Senators Jon Tester and John Walsh are standing up to members of Congress who want to place new taxes on the Internet, burdening small businesses that sell goods and services online.
Tester and Walsh told Senate colleagues to oppose the Marketplace Fairness Act that would require small businesses to collect sales tax on behalf of other states and local governments when selling products online. Some Senators want to attach the Marketplace Fairness Act as a rider to separate legislation that would extend the moratorium that prevents states and local governments from taxing access to the internet. The moratorium expires on November 1.
Under the Marketplace Fairness Act, small businesses in Montana could be forced to collect sales taxes for up to 9,600 other states, cities and municipalities. Montana is one of five states that do not collect any sales tax.
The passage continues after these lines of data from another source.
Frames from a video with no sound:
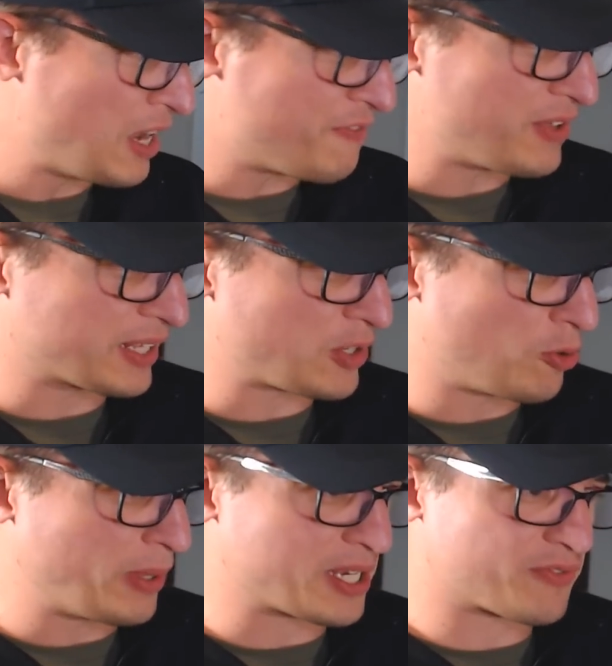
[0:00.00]
feel like the All
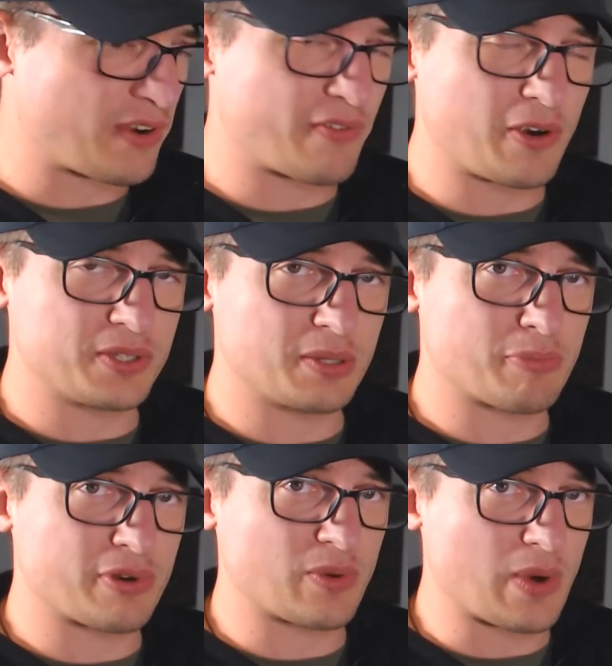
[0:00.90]
Blacks front row did
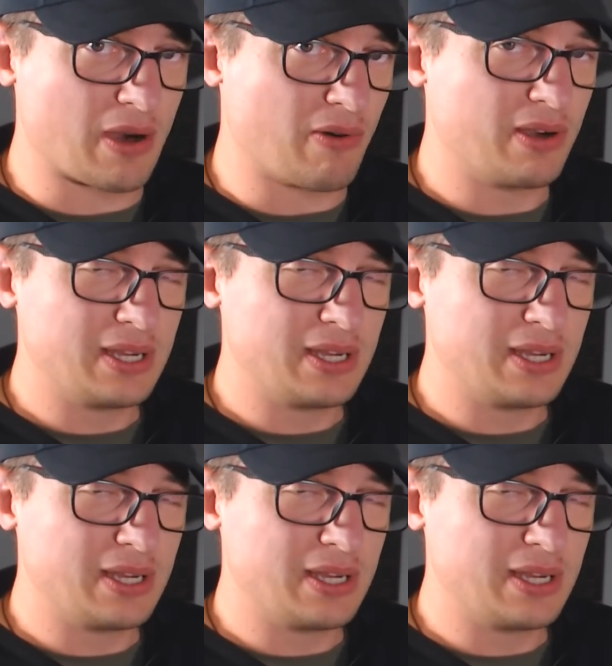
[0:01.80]
pretty well.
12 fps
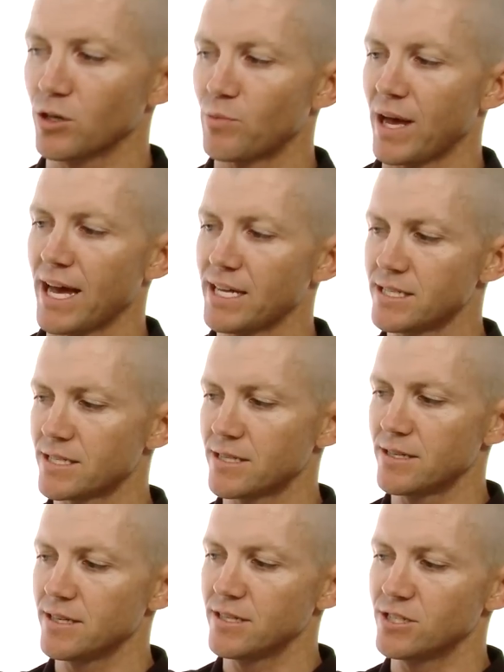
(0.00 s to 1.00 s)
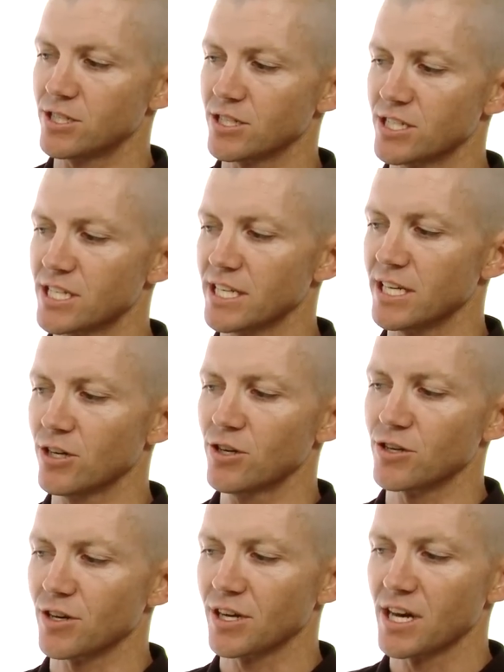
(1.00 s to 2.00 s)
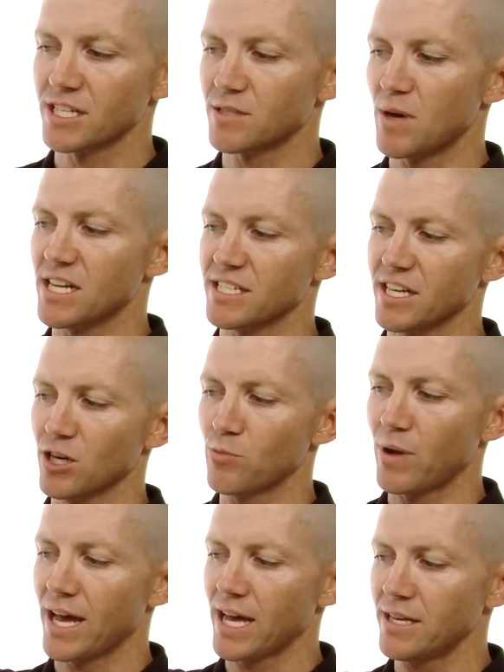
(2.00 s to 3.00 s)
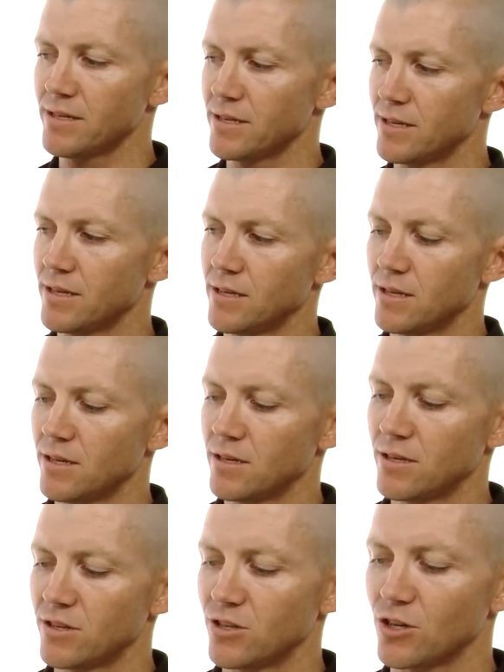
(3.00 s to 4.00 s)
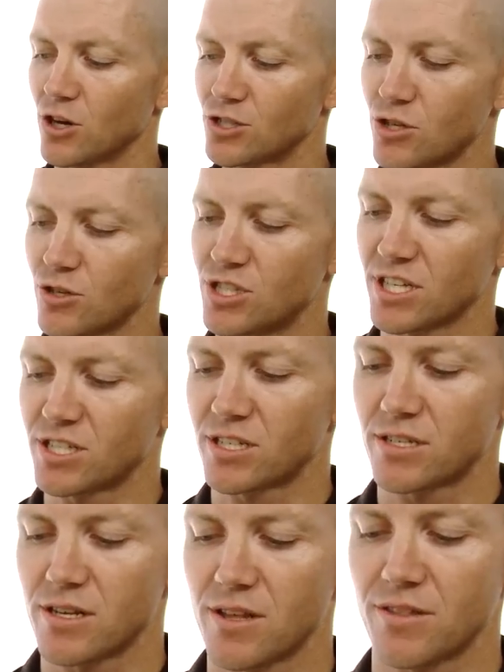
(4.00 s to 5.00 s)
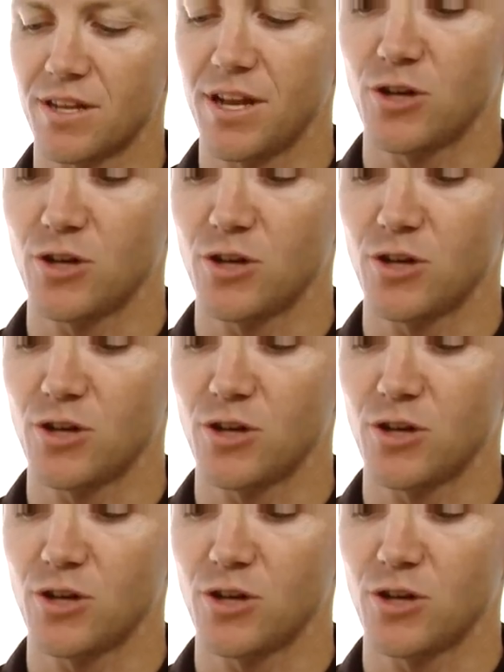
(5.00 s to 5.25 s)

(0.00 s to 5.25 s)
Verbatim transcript: ear pads. As you can see here, you can customize the ear pad. You can also adjust the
"Instead of protecting and fostering e-commerce, this Internet sales tax legislation would stifle small business growth and job creation," Tester said. "To keep the Internet free of taxation, Congress must act - and soon."
"Montanans do not support federally-imposed sales taxes in any form, and it's time for Washington politicians to stop imposing new taxes on our small businesses and families," Walsh said. "I'll continue to fight to keep Montana a sales tax free state."
Tester and Walsh's fight against the Marketplace Fairness Act is supported by Rand Paul (R-Ky.), Jeanne Shaheen (D-N.H.), Kelly Ayotte (R-N.H.) and Jeff Merkley (D-Ore.).